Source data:
* * *

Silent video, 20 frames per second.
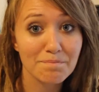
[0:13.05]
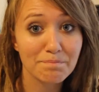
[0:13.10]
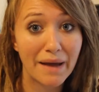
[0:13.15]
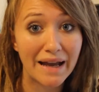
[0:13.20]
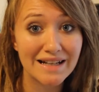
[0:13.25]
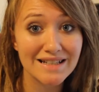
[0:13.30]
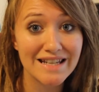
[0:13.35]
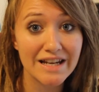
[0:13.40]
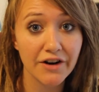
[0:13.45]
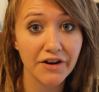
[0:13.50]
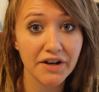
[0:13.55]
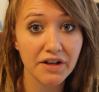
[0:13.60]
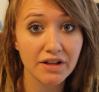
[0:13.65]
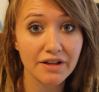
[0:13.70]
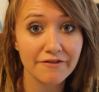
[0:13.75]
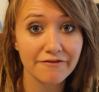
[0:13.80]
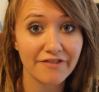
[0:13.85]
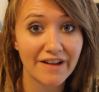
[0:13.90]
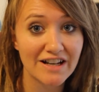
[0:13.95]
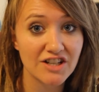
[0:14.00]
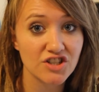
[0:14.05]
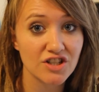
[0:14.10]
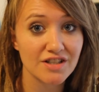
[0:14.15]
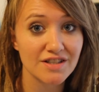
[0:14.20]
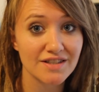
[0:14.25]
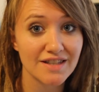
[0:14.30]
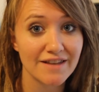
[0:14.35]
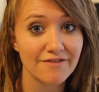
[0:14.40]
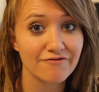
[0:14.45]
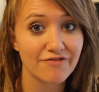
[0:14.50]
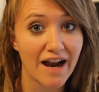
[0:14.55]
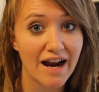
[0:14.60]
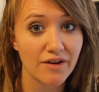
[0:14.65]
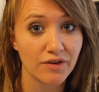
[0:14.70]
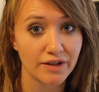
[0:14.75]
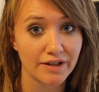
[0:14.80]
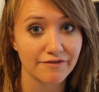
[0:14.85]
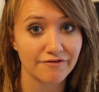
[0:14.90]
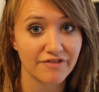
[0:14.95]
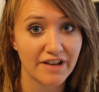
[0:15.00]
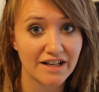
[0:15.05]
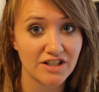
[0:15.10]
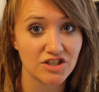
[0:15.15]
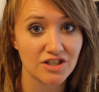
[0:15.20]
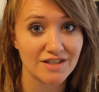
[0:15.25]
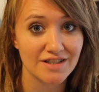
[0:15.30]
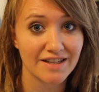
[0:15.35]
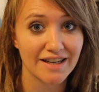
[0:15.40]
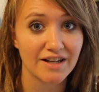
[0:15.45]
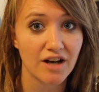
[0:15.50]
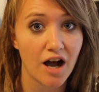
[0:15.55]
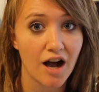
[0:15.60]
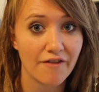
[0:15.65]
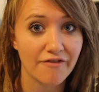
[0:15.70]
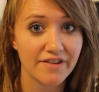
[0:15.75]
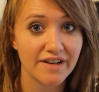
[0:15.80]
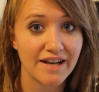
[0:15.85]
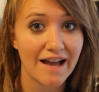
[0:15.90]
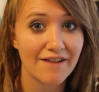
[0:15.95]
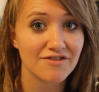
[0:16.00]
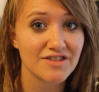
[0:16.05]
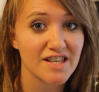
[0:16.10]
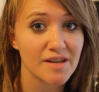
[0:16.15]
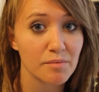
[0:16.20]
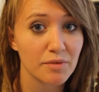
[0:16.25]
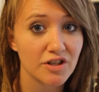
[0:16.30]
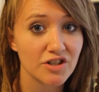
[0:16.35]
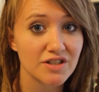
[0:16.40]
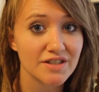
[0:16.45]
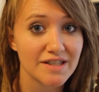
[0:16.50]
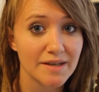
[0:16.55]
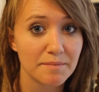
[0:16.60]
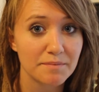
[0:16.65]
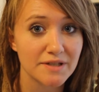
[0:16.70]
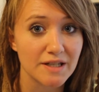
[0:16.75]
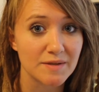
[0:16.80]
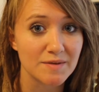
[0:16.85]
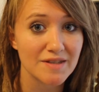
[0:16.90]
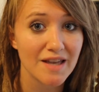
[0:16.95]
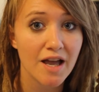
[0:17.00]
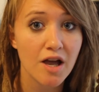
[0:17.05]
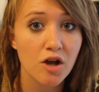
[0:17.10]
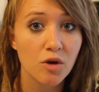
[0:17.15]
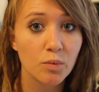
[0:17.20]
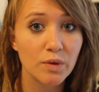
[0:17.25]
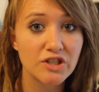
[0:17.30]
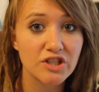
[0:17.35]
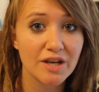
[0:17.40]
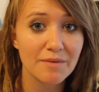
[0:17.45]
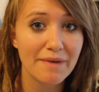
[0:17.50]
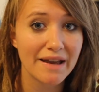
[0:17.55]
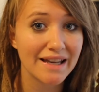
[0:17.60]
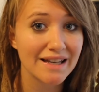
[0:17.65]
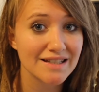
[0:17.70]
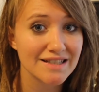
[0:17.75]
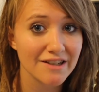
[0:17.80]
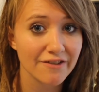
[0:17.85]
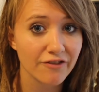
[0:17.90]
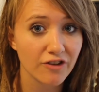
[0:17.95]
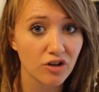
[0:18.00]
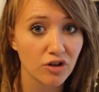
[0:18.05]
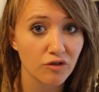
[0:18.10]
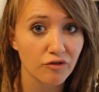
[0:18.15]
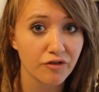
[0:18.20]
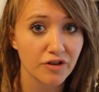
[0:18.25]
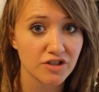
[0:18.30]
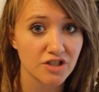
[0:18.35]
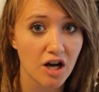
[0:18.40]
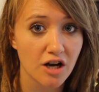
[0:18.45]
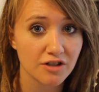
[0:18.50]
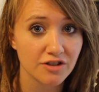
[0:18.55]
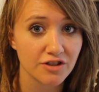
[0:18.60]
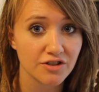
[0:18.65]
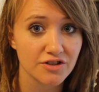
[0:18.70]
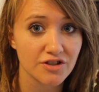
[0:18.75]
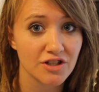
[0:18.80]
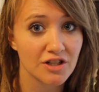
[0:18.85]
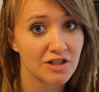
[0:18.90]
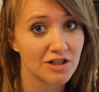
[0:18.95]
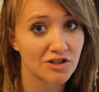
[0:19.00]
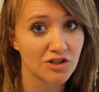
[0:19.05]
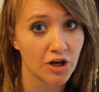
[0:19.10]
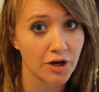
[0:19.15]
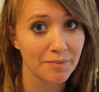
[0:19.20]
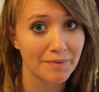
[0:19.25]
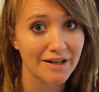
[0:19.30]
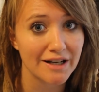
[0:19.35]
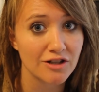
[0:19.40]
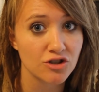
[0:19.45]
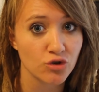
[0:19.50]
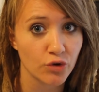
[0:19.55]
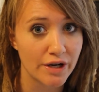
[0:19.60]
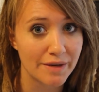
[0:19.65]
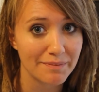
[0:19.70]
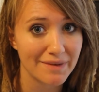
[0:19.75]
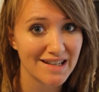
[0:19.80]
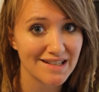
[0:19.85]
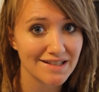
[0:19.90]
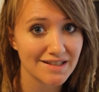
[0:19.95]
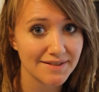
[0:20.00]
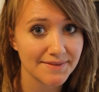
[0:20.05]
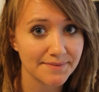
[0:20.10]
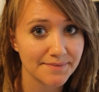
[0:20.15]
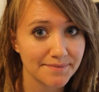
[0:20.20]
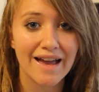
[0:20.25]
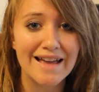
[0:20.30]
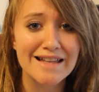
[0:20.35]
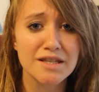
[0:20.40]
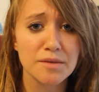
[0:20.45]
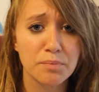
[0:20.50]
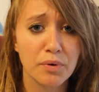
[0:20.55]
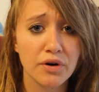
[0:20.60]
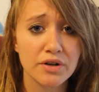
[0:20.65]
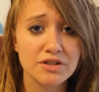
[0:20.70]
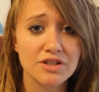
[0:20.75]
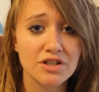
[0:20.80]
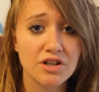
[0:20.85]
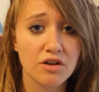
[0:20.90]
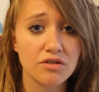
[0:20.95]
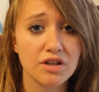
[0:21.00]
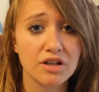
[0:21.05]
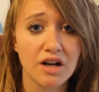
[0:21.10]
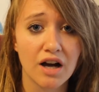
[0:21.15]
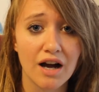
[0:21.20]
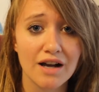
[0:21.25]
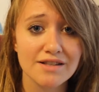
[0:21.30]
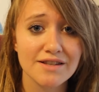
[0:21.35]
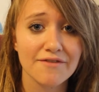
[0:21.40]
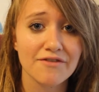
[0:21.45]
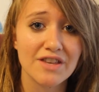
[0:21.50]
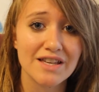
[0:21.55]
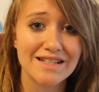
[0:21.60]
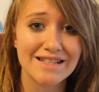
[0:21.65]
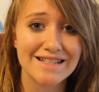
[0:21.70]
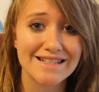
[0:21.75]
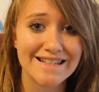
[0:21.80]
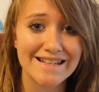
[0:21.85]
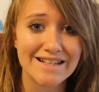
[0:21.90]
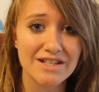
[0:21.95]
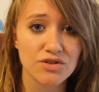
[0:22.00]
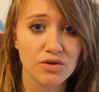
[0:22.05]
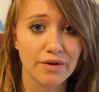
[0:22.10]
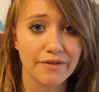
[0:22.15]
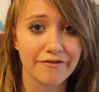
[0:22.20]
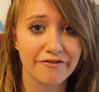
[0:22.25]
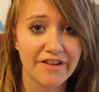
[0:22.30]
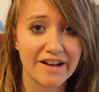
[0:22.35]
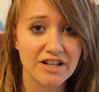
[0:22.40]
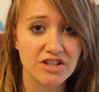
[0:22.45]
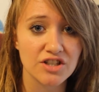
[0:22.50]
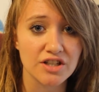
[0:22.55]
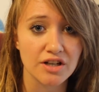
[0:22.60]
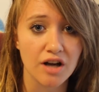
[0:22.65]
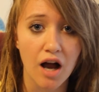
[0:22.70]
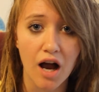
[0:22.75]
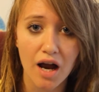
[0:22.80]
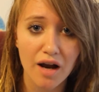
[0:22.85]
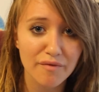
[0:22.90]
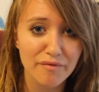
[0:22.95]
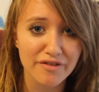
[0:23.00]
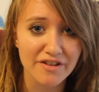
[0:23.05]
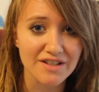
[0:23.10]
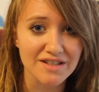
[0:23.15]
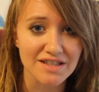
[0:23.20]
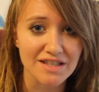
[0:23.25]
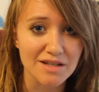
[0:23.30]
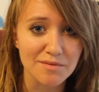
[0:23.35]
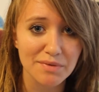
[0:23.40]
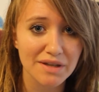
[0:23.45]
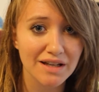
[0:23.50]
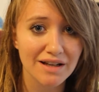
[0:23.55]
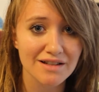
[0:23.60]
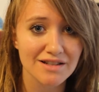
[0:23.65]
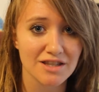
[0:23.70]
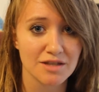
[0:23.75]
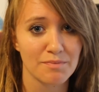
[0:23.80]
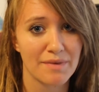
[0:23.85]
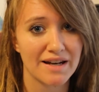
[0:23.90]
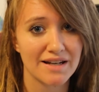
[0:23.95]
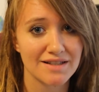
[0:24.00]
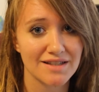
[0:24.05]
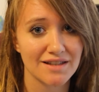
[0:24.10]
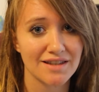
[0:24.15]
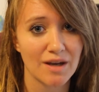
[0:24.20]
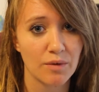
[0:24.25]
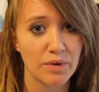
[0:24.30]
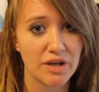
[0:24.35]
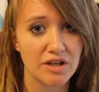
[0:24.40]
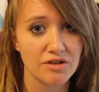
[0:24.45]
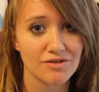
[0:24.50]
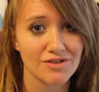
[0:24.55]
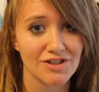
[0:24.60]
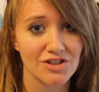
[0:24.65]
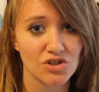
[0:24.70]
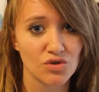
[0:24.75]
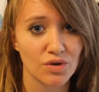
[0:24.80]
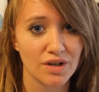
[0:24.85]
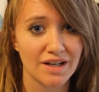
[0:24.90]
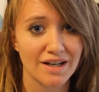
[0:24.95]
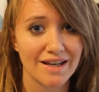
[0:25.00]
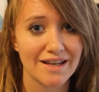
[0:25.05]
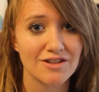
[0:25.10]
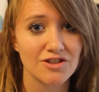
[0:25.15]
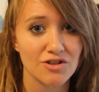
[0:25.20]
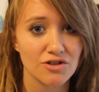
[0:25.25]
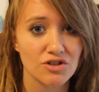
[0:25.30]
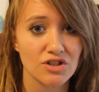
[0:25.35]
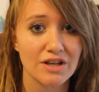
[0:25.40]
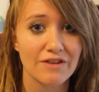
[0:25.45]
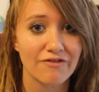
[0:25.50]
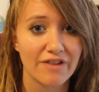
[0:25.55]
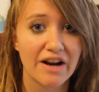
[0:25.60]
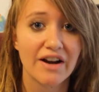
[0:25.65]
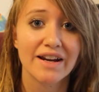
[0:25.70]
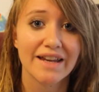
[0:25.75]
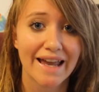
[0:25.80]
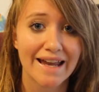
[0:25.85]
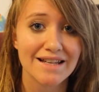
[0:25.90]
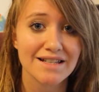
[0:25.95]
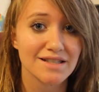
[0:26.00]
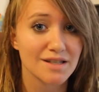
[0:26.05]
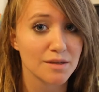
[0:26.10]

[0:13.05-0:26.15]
Bacterial infections and viral infections can often have similar symptoms which can make it difficult for doctors to determine a treatment. It's important to know the cause of the disease or infection obviously because the medicine that we use to treat it is usually very case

* * *

TASK REQUIREMENTS:
Every line above is to be reproduced verbatim, and the pictures are to be omitted.

RESPONSE BOX:
Silent video, 20 frames per second.
[0:13.05]
[0:13.10]
[0:13.15]
[0:13.20]
[0:13.25]
[0:13.30]
[0:13.35]
[0:13.40]
[0:13.45]
[0:13.50]
[0:13.55]
[0:13.60]
[0:13.65]
[0:13.70]
[0:13.75]
[0:13.80]
[0:13.85]
[0:13.90]
[0:13.95]
[0:14.00]
[0:14.05]
[0:14.10]
[0:14.15]
[0:14.20]
[0:14.25]
[0:14.30]
[0:14.35]
[0:14.40]
[0:14.45]
[0:14.50]
[0:14.55]
[0:14.60]
[0:14.65]
[0:14.70]
[0:14.75]
[0:14.80]
[0:14.85]
[0:14.90]
[0:14.95]
[0:15.00]
[0:15.05]
[0:15.10]
[0:15.15]
[0:15.20]
[0:15.25]
[0:15.30]
[0:15.35]
[0:15.40]
[0:15.45]
[0:15.50]
[0:15.55]
[0:15.60]
[0:15.65]
[0:15.70]
[0:15.75]
[0:15.80]
[0:15.85]
[0:15.90]
[0:15.95]
[0:16.00]
[0:16.05]
[0:16.10]
[0:16.15]
[0:16.20]
[0:16.25]
[0:16.30]
[0:16.35]
[0:16.40]
[0:16.45]
[0:16.50]
[0:16.55]
[0:16.60]
[0:16.65]
[0:16.70]
[0:16.75]
[0:16.80]
[0:16.85]
[0:16.90]
[0:16.95]
[0:17.00]
[0:17.05]
[0:17.10]
[0:17.15]
[0:17.20]
[0:17.25]
[0:17.30]
[0:17.35]
[0:17.40]
[0:17.45]
[0:17.50]
[0:17.55]
[0:17.60]
[0:17.65]
[0:17.70]
[0:17.75]
[0:17.80]
[0:17.85]
[0:17.90]
[0:17.95]
[0:18.00]
[0:18.05]
[0:18.10]
[0:18.15]
[0:18.20]
[0:18.25]
[0:18.30]
[0:18.35]
[0:18.40]
[0:18.45]
[0:18.50]
[0:18.55]
[0:18.60]
[0:18.65]
[0:18.70]
[0:18.75]
[0:18.80]
[0:18.85]
[0:18.90]
[0:18.95]
[0:19.00]
[0:19.05]
[0:19.10]
[0:19.15]
[0:19.20]
[0:19.25]
[0:19.30]
[0:19.35]
[0:19.40]
[0:19.45]
[0:19.50]
[0:19.55]
[0:19.60]
[0:19.65]
[0:19.70]
[0:19.75]
[0:19.80]
[0:19.85]
[0:19.90]
[0:19.95]
[0:20.00]
[0:20.05]
[0:20.10]
[0:20.15]
[0:20.20]
[0:20.25]
[0:20.30]
[0:20.35]
[0:20.40]
[0:20.45]
[0:20.50]
[0:20.55]
[0:20.60]
[0:20.65]
[0:20.70]
[0:20.75]
[0:20.80]
[0:20.85]
[0:20.90]
[0:20.95]
[0:21.00]
[0:21.05]
[0:21.10]
[0:21.15]
[0:21.20]
[0:21.25]
[0:21.30]
[0:21.35]
[0:21.40]
[0:21.45]
[0:21.50]
[0:21.55]
[0:21.60]
[0:21.65]
[0:21.70]
[0:21.75]
[0:21.80]
[0:21.85]
[0:21.90]
[0:21.95]
[0:22.00]
[0:22.05]
[0:22.10]
[0:22.15]
[0:22.20]
[0:22.25]
[0:22.30]
[0:22.35]
[0:22.40]
[0:22.45]
[0:22.50]
[0:22.55]
[0:22.60]
[0:22.65]
[0:22.70]
[0:22.75]
[0:22.80]
[0:22.85]
[0:22.90]
[0:22.95]
[0:23.00]
[0:23.05]
[0:23.10]
[0:23.15]
[0:23.20]
[0:23.25]
[0:23.30]
[0:23.35]
[0:23.40]
[0:23.45]
[0:23.50]
[0:23.55]
[0:23.60]
[0:23.65]
[0:23.70]
[0:23.75]
[0:23.80]
[0:23.85]
[0:23.90]
[0:23.95]
[0:24.00]
[0:24.05]
[0:24.10]
[0:24.15]
[0:24.20]
[0:24.25]
[0:24.30]
[0:24.35]
[0:24.40]
[0:24.45]
[0:24.50]
[0:24.55]
[0:24.60]
[0:24.65]
[0:24.70]
[0:24.75]
[0:24.80]
[0:24.85]
[0:24.90]
[0:24.95]
[0:25.00]
[0:25.05]
[0:25.10]
[0:25.15]
[0:25.20]
[0:25.25]
[0:25.30]
[0:25.35]
[0:25.40]
[0:25.45]
[0:25.50]
[0:25.55]
[0:25.60]
[0:25.65]
[0:25.70]
[0:25.75]
[0:25.80]
[0:25.85]
[0:25.90]
[0:25.95]
[0:26.00]
[0:26.05]
[0:26.10]

[0:13.05-0:26.15]
Bacterial infections and viral infections can often have similar symptoms which can make it difficult for doctors to determine a treatment. It's important to know the cause of the disease or infection obviously because the medicine that we use to treat it is usually very case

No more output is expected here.